Relative efficiency of porcine and human cytotoxic T‐lymphocyte antigen 4 immunoglobulin in inhibiting human CD4 + T‐cell responses co‐stimulated by porcine and human B7 molecules

Summary α1,3‐Galactosyltransferase gene‐knockout pigs transgenic for porcine cytotoxic T‐lymphocyte antigen 4 immunoglobulin (pCTLA4‐Ig) have been produced to reduce T‐cell‐mediated rejection following xenotransplantation. The level of soluble pCTLA4‐Ig in their blood was greatly in excess of the therapeutic level in patients, rendering the pigs immune‐incompetent. Soluble pCTLA4‐Ig produced by these transgenic pigs was evaluated for binding to porcine and human (h) B7 molecules, and for its inhibitory effect on allogeneic and xenogeneic human T‐cell responses.
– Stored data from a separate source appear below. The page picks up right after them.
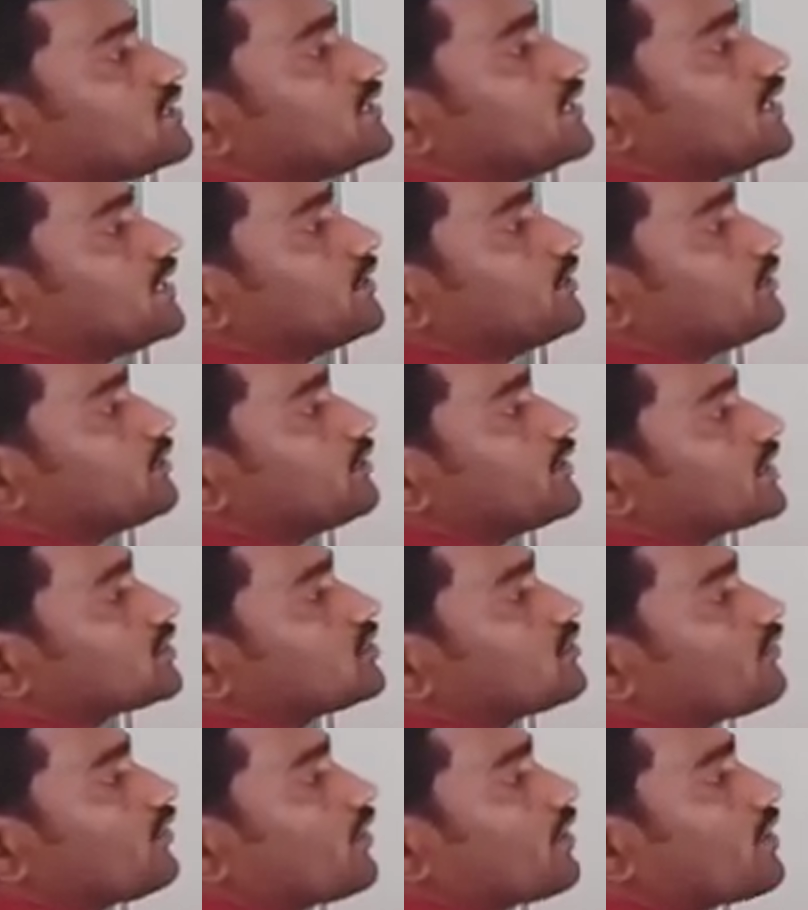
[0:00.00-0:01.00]
3 into
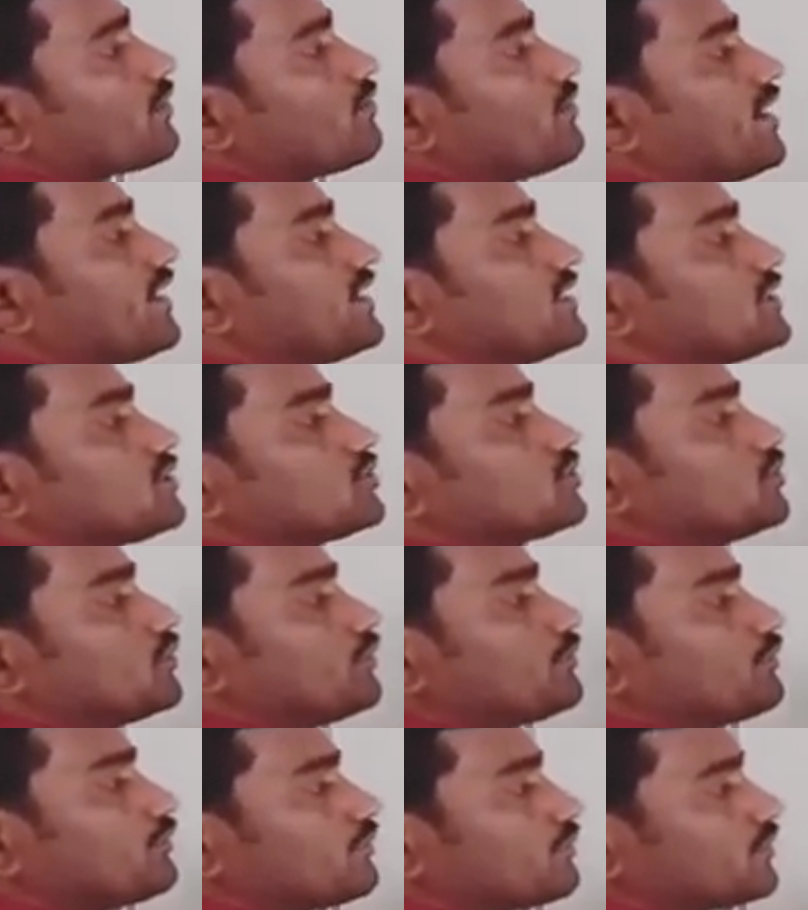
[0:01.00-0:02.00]
x to the power of minus
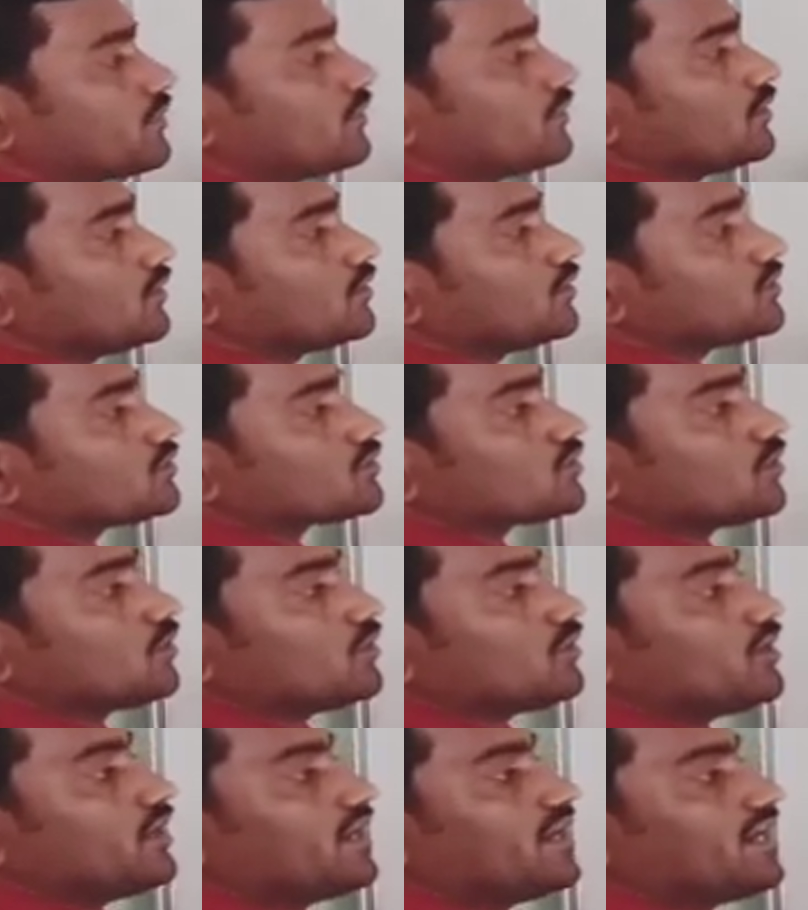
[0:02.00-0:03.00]
2.
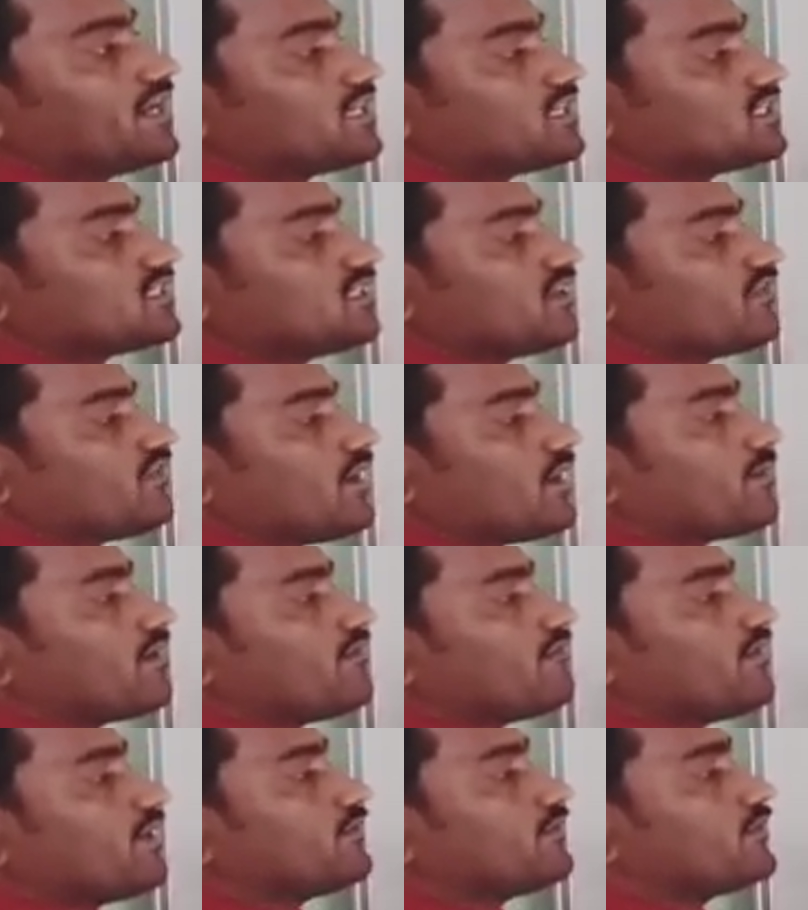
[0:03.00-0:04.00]
So it is in the form
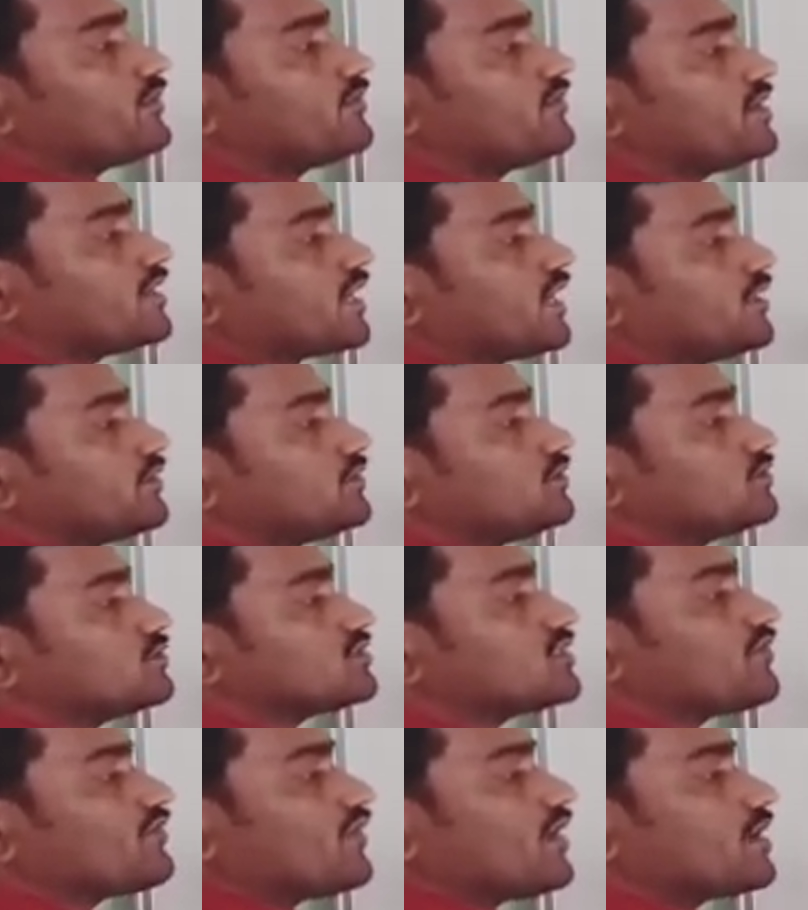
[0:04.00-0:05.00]
of, then we can
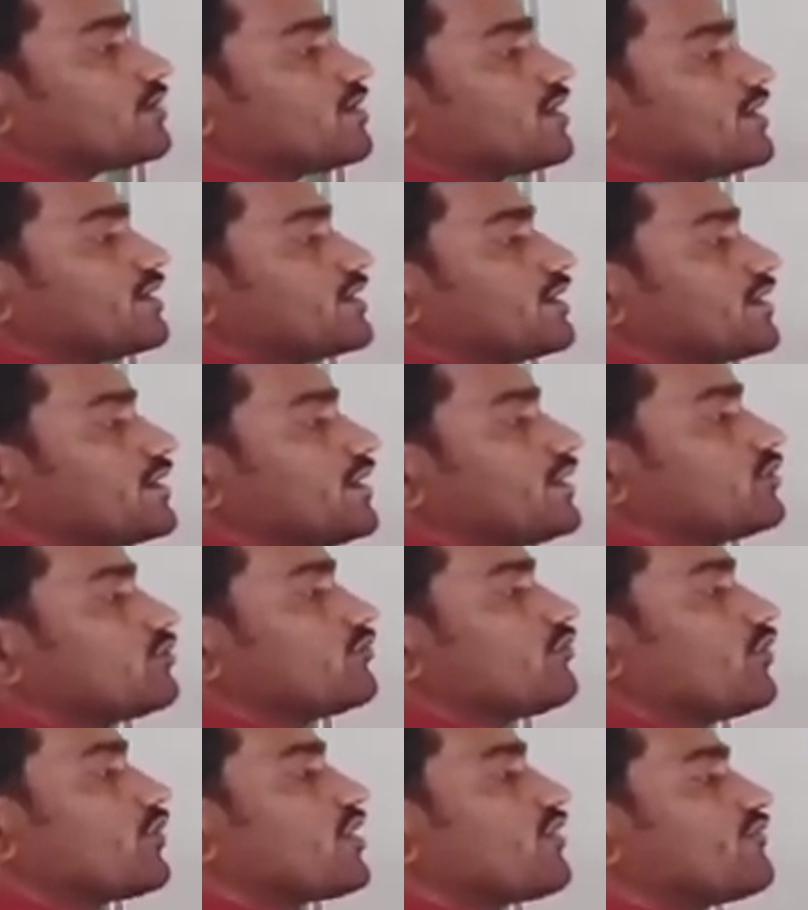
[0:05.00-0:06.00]
use the formula here, a to
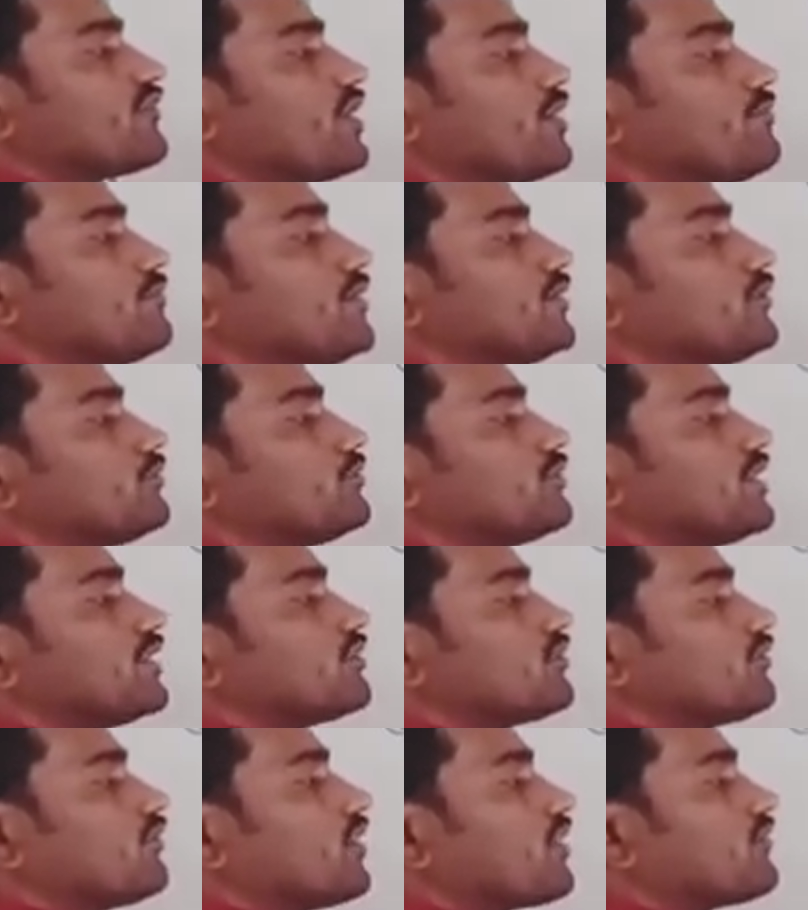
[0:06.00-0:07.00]
the power of m into a
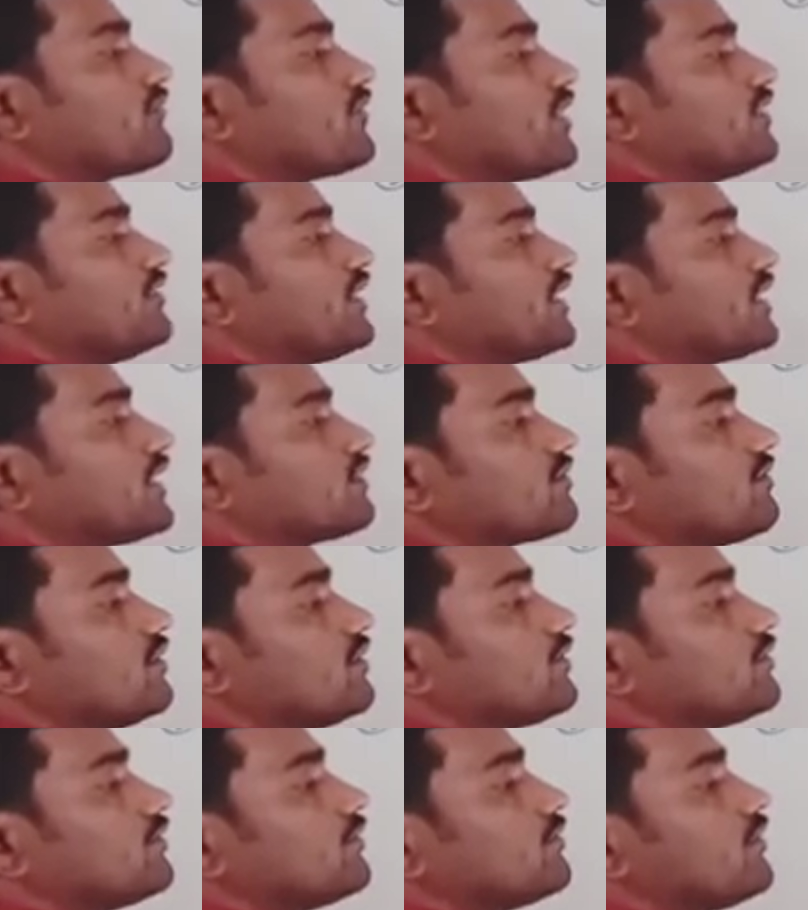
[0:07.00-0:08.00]
to the power of n, that is
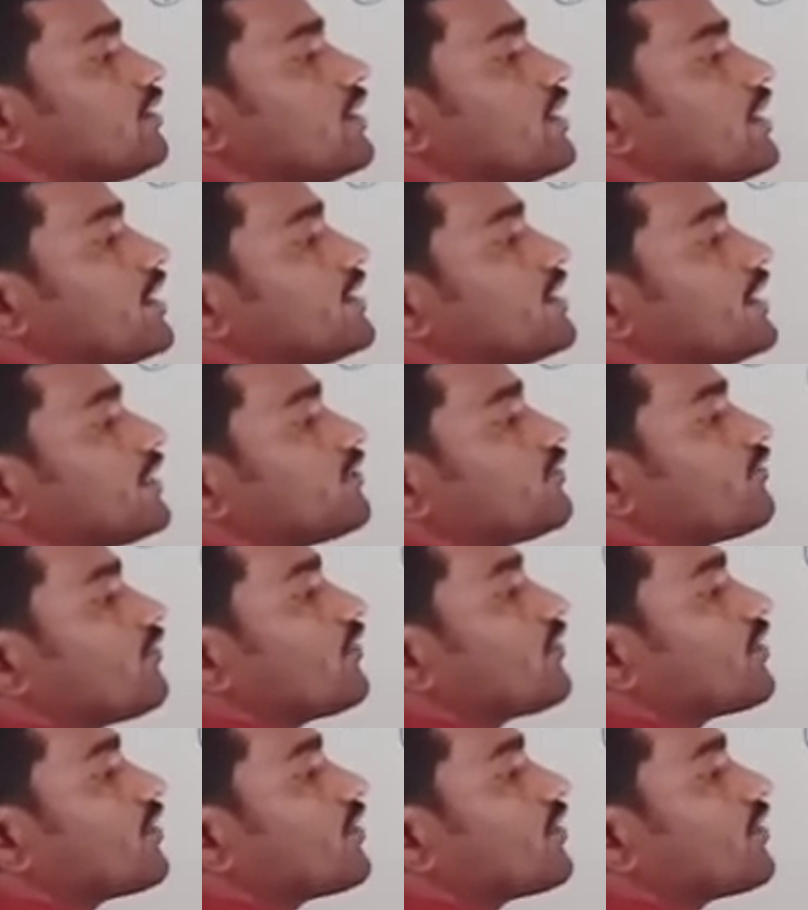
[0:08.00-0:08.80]
equal to a to the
Porcine CTLA4‐Ig‐expressing peripheral blood mononuclear cells (PBMCs) and aortic endothelial cells (AECs) were evaluated for their direct inhibitory effect on hCD4 + T‐cell responses. Soluble pCTLA4‐Ig and purified hCTLA4‐Ig showed similar binding to pB7 molecules, but pCTLA4‐Ig showed significantly less binding to hB7 molecules. The pCTLA4‐Ig and hCTLA4‐Ig inhibited the response of hCD4 + T cells to pAECs equally, but pCTLA4‐Ig was less successful in inhibiting the human allogeneic response. The hCD4 + T‐cell response to PBMCs from pCTLA4‐Ig pigs was significantly lower than that of non‐pCTLA4‐Ig pigs. Although pCTLA4‐Ig was detected in the cytoplasm of pCTLA4‐Ig‐expressing pAECs, only a minimal level of soluble pCTLA4‐Ig was detected in the supernatant during culture, and pCTLA4‐Ig‐expressing pAECs did not inhibit the xenogeneic direct human T‐cell response. High‐level tissue‐specific production of pCTLA4‐Ig may be required for sufficient immunosuppression for organ or cell (e.g. islets) transplantation.